En 1965, le contexte social est assez chaotique et le mécontentement important.
A la veille de l 'élection l 'aspect social de la politique du général De Gaulle est considéré par les sondages comme le point noir de son bilan depuis 1958.
Blocage des salaires, hausse des prix, baisse du niveau de vie, impôts trop élevés, misère des personnes âgées, insuffisance de l 'aide sociale sont autant d 'éléments que les français portent à son débit.
Ainsi 20% des personnes interrogées ont l 'impression d ' une amélioration de leur niveau de vie alors que la majorité juge que ce niveau a stagné ou régressé (1).
Il suffit qu 'à ce noyau dur de mécontents s 'ajoutent la désapprobation de la politique extérieure et des affaires algériennes pour que le pouvoir se trouve fragilisé et les motifs de satisfaction comme la stabilité gouvernementale ou la décolonisation contrebalancés voire oubliés.
Et théoriquement de là pourrait naître une contestation, un homme hors du pouvoir issu des mécontents et se présentant en transition qui cristalliserait toutes les rancoeurs et les attentes de cette population.

En 1995, le gouvernement Balladur sort de deux années de cohabitation au zénith des sondages et comme pour De Gaulle en 1965, six mois avant l 'élection les analystes la disent jouée en faveur du sortant avec un électorat apathique qui n 'attend rien de l 'élection pour changer sa situation. Mais en 1995 aussi le climat social est délétère.
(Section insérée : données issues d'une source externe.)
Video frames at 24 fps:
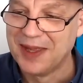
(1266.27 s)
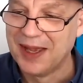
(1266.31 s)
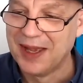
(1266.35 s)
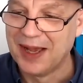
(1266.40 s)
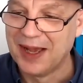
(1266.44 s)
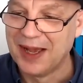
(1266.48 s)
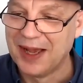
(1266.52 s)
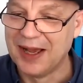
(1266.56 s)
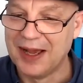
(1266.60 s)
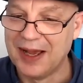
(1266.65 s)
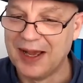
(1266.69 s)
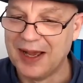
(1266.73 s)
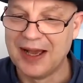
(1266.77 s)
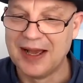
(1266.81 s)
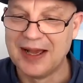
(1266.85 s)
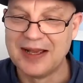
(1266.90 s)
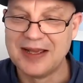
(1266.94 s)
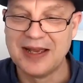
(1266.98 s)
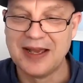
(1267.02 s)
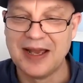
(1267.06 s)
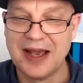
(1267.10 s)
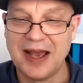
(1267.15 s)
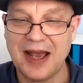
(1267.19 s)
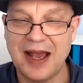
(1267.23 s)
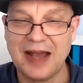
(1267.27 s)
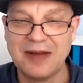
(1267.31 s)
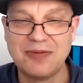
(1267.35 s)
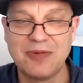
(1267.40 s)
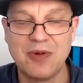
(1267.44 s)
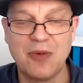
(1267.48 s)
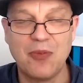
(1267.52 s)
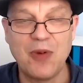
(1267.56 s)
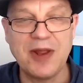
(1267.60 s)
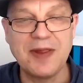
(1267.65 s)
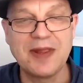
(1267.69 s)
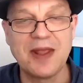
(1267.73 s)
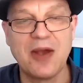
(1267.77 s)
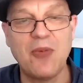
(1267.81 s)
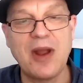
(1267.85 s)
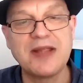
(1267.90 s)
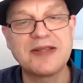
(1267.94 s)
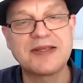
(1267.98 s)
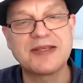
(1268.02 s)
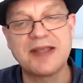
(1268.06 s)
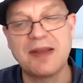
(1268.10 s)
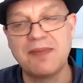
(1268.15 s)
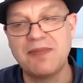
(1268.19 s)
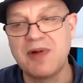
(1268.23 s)
And
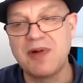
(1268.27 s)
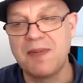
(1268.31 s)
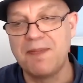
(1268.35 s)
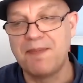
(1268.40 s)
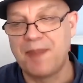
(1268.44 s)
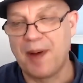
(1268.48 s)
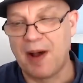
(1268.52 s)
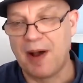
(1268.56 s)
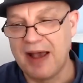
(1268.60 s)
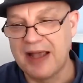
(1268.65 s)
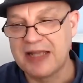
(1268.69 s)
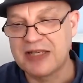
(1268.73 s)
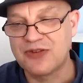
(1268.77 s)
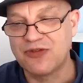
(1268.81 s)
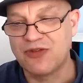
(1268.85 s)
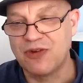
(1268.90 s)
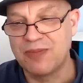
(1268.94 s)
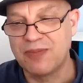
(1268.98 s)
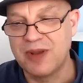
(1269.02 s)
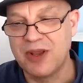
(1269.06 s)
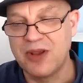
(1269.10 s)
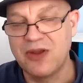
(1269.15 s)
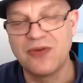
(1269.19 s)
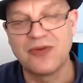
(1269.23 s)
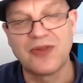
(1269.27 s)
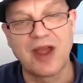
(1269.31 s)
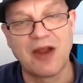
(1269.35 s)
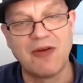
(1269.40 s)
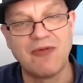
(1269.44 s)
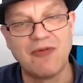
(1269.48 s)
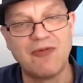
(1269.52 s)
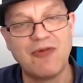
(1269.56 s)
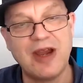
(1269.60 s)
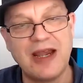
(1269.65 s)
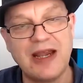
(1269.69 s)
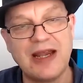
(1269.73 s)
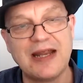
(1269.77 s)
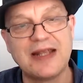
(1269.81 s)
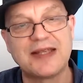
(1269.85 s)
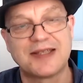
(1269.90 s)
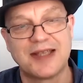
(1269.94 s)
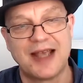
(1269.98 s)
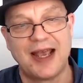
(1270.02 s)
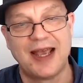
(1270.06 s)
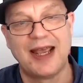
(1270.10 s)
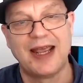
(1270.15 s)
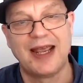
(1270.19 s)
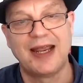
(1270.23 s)
when someone buys from you, they're really
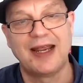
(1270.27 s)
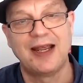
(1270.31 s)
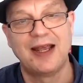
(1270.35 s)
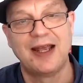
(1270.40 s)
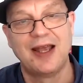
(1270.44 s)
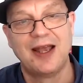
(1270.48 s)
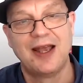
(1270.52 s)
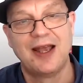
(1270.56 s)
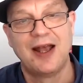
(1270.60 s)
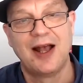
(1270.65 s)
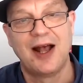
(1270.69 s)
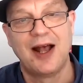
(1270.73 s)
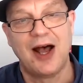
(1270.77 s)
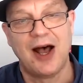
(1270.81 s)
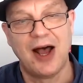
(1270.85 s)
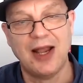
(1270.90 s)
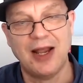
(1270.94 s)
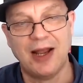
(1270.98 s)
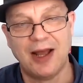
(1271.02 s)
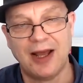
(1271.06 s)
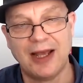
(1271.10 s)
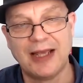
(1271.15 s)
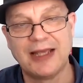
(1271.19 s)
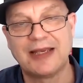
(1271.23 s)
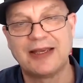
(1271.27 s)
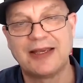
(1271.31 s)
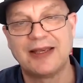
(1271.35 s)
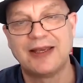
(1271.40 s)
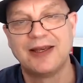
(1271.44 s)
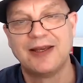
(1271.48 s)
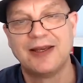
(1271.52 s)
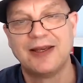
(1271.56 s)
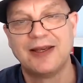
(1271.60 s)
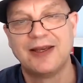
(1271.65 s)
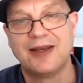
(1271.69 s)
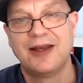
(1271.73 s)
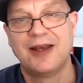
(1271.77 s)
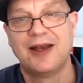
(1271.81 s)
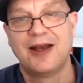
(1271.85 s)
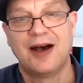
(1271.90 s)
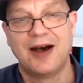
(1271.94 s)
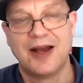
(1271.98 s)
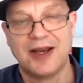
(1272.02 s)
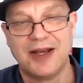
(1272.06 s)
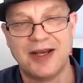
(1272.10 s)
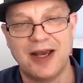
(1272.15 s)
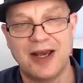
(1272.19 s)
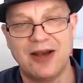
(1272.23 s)
saying, I like,
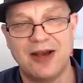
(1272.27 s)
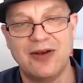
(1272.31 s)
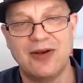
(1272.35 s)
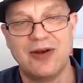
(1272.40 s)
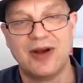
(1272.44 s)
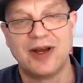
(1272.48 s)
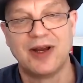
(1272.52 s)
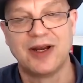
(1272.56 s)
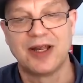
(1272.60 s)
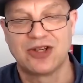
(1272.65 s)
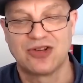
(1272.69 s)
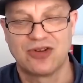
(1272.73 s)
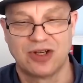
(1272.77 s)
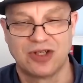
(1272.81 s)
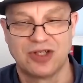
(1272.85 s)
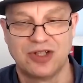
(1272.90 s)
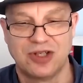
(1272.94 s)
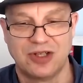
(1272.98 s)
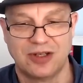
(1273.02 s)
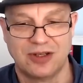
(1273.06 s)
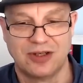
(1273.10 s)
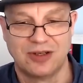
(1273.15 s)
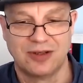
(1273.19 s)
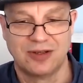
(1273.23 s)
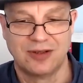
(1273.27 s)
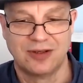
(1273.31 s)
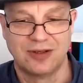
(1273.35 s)
I know, and I trust you.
Plus l 'élection approche, plus la hausse des salaires, les retraites, le chômage sont au coeur des préoccupations de l 'électorat et deviennent de véritables enjeux qui peuvent influer sur le positionnement social d 'un candidat. Le meilleur exemple étant bien sûr Jacques Chirac qui, sous l 'influence de Philippe Seguin, se transforme en candidat de la fracture sociale .
Mais la crise proclamée comme définitive de la représentation politique et la difficulté et limitation de l 'action des élus sur ces problèmes qui se considèrent eux-mêmes, en dehors des campagnes électorales, plus comme des gestionnaires que des pourvoyeurs de solutions miracles n 'arrangent pas à priori les relation et la confiance des électeurs envers leurs représentants habituels.
Le quotidien Infomatin consacre en pleine campagne une page  à «  La France en grève de A à Z » avec une énumération de dix-huit grandes entreprises privées ou publiques, de EDF aux Verreries du Midi, dont les salariés veulent faire entendre leur voix avant de la donner (2).
Que ces grèves soient issues d 'un vrai mécontentement ou soient considérées comme un moyen de pression sur les candidats pour arracher des promesses électorales, il est certain que là aussi une candidature sortant du peuple et voulant représenter et porter des revendications sociales pourrait trouver un écho favorable.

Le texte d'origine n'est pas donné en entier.